Huihuo Zheng

Personal webpage for Huihuo Zheng

Running LLM Checkpointing Benchmark using DLIO

Author

Huihuo Zheng, Argonne National Laboratory
Email: huihuo.zheng@anl.gov
Date: February 7, 2025

Overview

In LLM training, I/O occurs in two phases:

Reading the dataset for training – Similar to traditional deep learning training, where computation dominates, making dataset reading less intensive.
Checkpointing intermediate results – More significant due to the large size of LLM models, often involving writes in the order of TBs. Large-scale training requires storage that supports high concurrency.

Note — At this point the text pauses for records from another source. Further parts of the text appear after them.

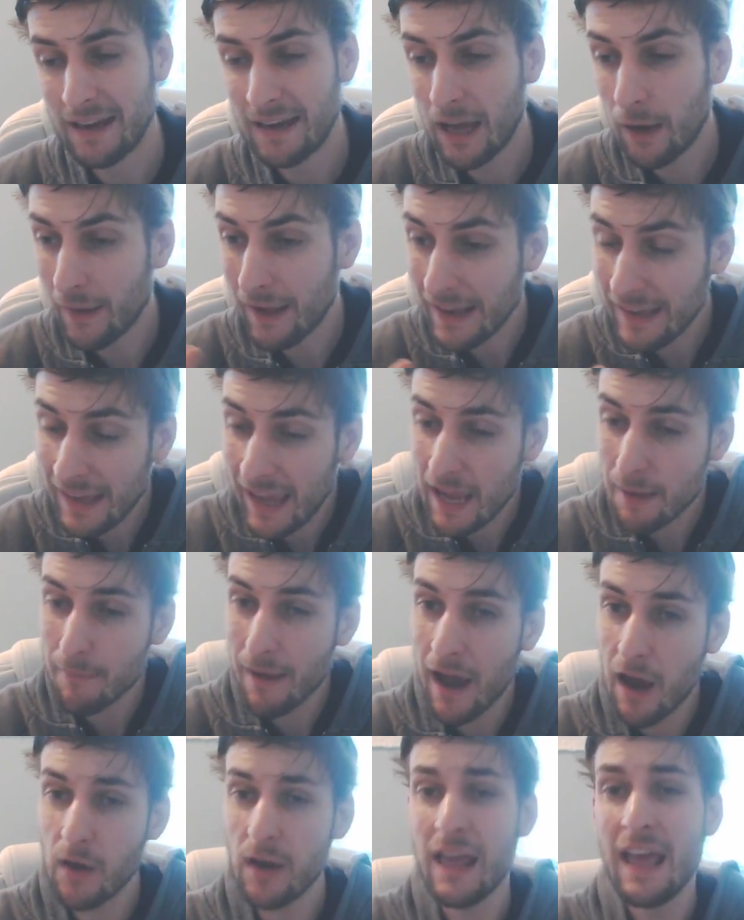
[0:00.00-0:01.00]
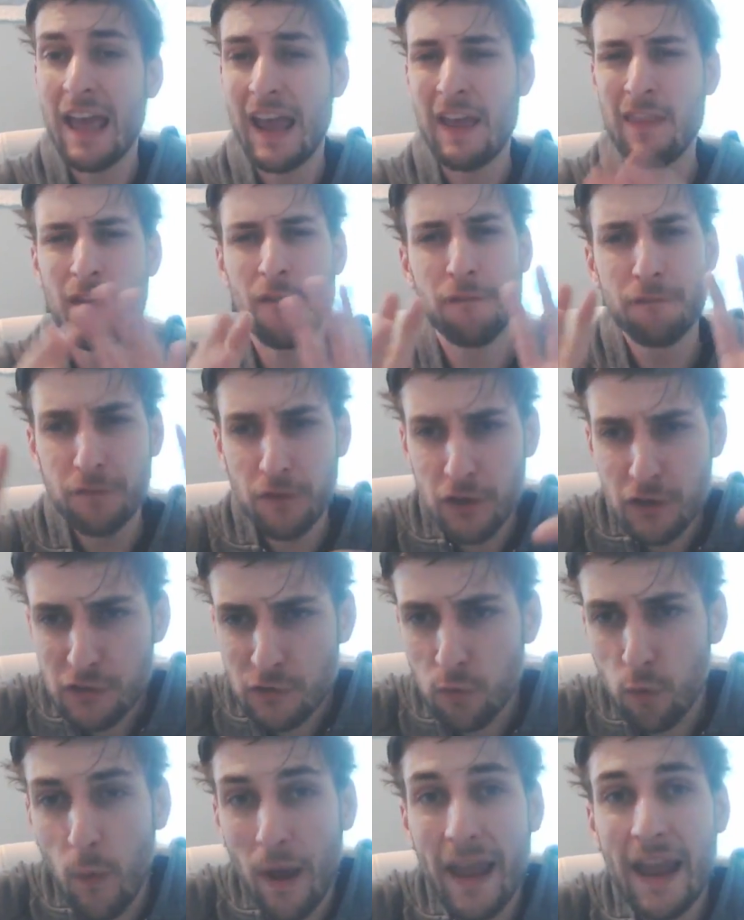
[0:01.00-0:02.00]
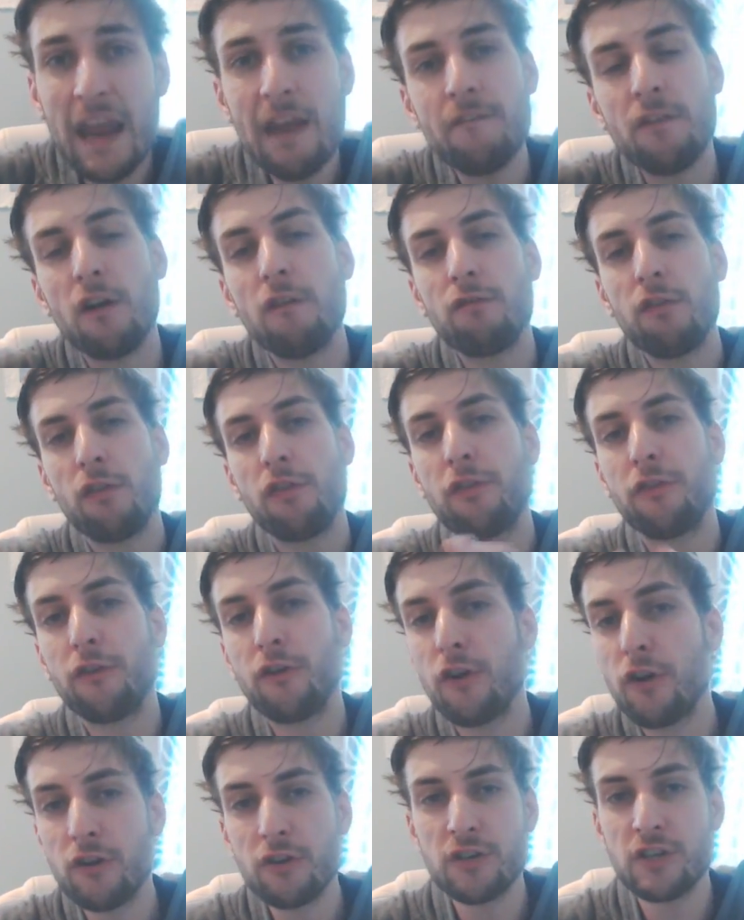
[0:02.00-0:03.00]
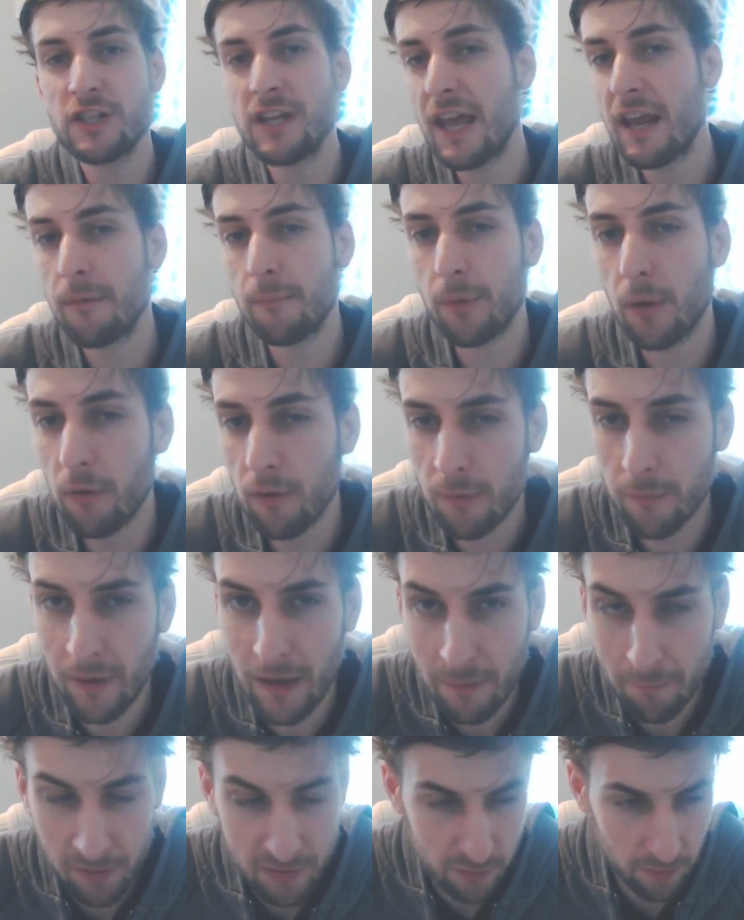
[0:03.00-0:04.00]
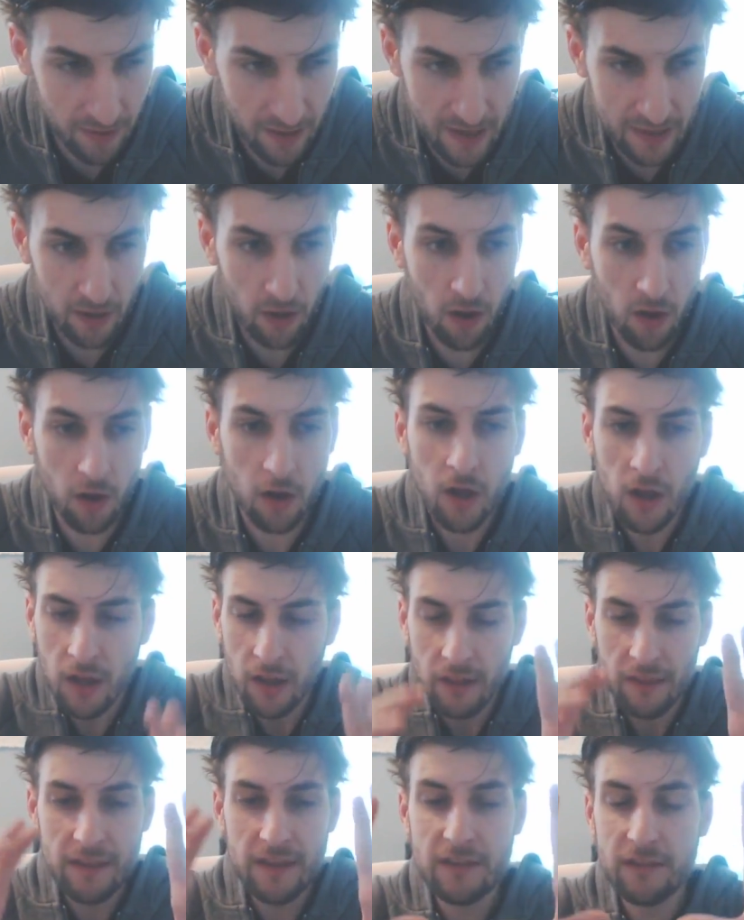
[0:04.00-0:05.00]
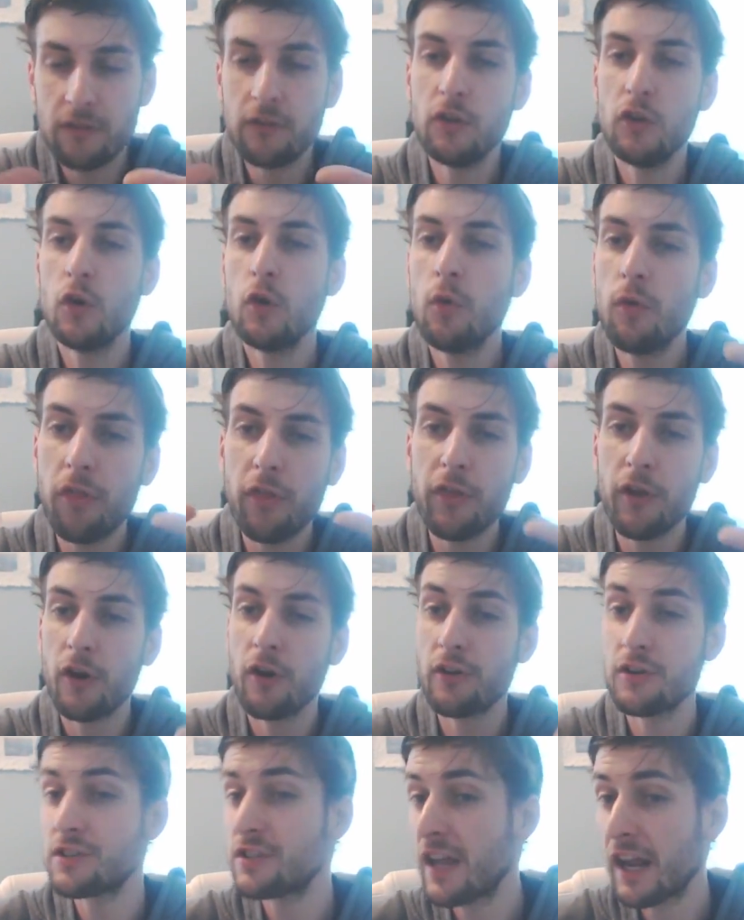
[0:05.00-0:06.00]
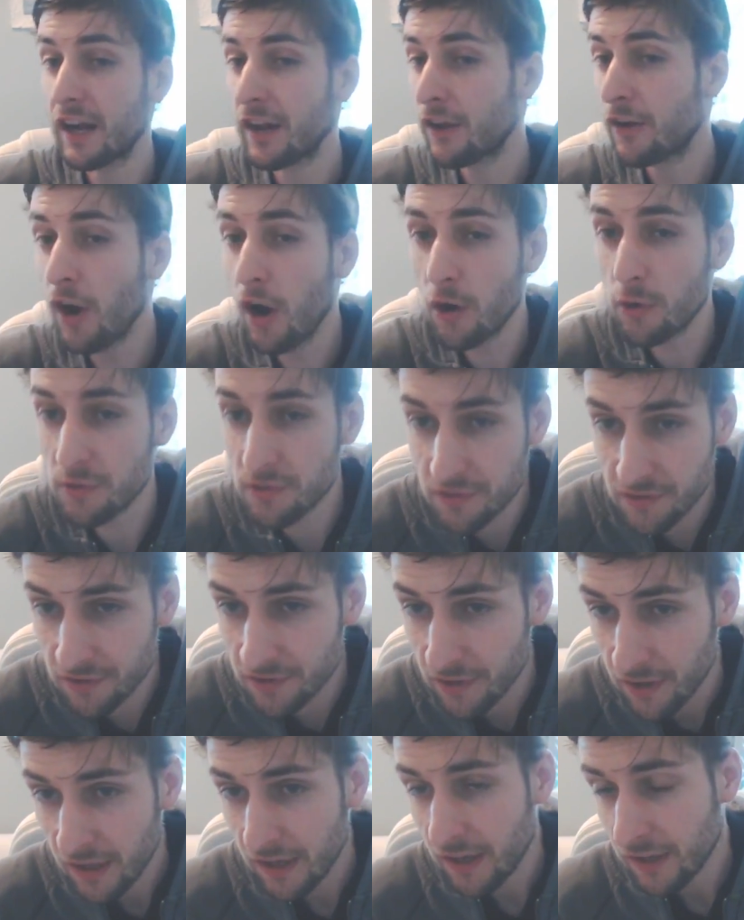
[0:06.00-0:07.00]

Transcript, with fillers: Now, it came out in the first wave of the third-gen Pokemon, because we're getting all these new third-gen ghosts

We have integrated this workload into the DLIO codebase, allowing users to benchmark checkpoint performance for different LLM models. We also plan to include this checkpointing benchmark in MLPerf Storage Benchmark v2.0.

Running the Benchmark

Development work is available in this PR (to be merged soon):
GitHub Pull Request

Commands to Run the Benchmark

git clone -b feature/transformer git@github.com:argonne-lcf/dlio_benchmark.git
cd dlio_benchmark

# Ensure Python 3.10 is used if issues arise with Python 3.12
python3 -m pip install --upgrade pip

CC=mpicc CXX=mpicxx python -m pip install -r ./requirements.txt
# Remove nvidia-dali-* *pydftracer from requirements.txt if they cause issues

export PYTHONPATH=$PWD:$PYTHONPATH

By default:

Checkpoint files are saved in ./checkpoints/{workload}/
Log files are saved in hydra_log/{workload}/

Example Execution

mpiexec -np 128 --ppn 8 --cpu-bind list:xxxxx python3 dlio_benchmark/main.py workload=llama_70b_zero3
mpiexec -np 128 --ppn 8 --cpu-bind list:xxxxx python3 dlio_benchmark/main.py workload=llama_7b_zero3
mpiexec -np 128 --ppn 8 --cpu-bind list:xxxxx python3 dlio_benchmark/main.py workload=llama_405b
mpiexec -np 128 --ppn 8 --cpu-bind list:xxxxx python3 dlio_benchmark/main.py workload=llama_1t

Benchmark Results

Results are stored in summary.json, which includes key metrics:

{
  "num_accelerators": 1024,
  "num_hosts": 128,
  "hostname": "x1000c0s5b1n0",
  "metric": {
    "checkpoint_io_mean_GB_per_second": 132.316,
    "checkpoint_io_stdev_GB_per_second": 5.972,
    "checkpoint_duration_mean_seconds": 7.897,
    "checkpoint_duration_stdev_seconds": 0.355,
    "checkpoint_size_GB": 1042.846
  }
}

per_epoch_stats.json provides per-checkpoint statistics, including timestamps and throughput.

Model Configurations

Model	Hidden Dimension	Num Layers	FFN Size	Vocab Size	Checkpoint Size	# GPUs
Llama 7B	4096	32	11008	32k	88GB	1 x 1 x 16
Llama 8B	4096	32	11008	128k	104GB	1 x 1 x 16
Llama 70B	8192	80	28672	128k	1.1TB	8 x 4 x DP?
Llama 405B	16384	126	53248	128k	6TB	8 x 16 x 128
Llama 1T	25872	128	98304	128k	17TB	8 x 64 x DP?

Pre-configured YAML files for different transformer models (Llama 7B, 70B, 405B, 1T) can be found at:
GitHub Config Files

Example Configuration

model:
  name: llama_70b
  type: transformer
  model_size: 30102
  num_layers: 80
  parallelism:
    tensor: 8
    pipeline: 1
    zero_stage: 3
transformer:
  vocab_size: 128000
  hidden_size: 8192
  ffn_hidden_size: 28672

Performance Scaling

For benchmarking:

Fix TP (Tensor Parallelism) and PP (Pipeline Parallelism) values
Increase total GPUs (must be a multiple of TP * PP)

Expected Behavior

Zero 3 generally has better I/O performance than Zero 1 due to optimizer state sharding.
Llama_7b_zero3 should outperform llama_7b in throughput.
Increasing data parallel instances improves I/O throughput.

System Requirements

To run benchmarks, ensure memory capacity is sufficient:

Zero 3: Checkpoint_size / num_hosts
Zero 1: model_size / pp + opt_size / num_hosts
Recommended: At least 256 GB memory per host

Preliminary results on an ALCF system for llama_7b

As we can see that the throughput increases as we increase the number of MPI processes. In this case, 8 GPU per node is used. The results here were obtained with running the code out of the box. I purposely omitted the setup details.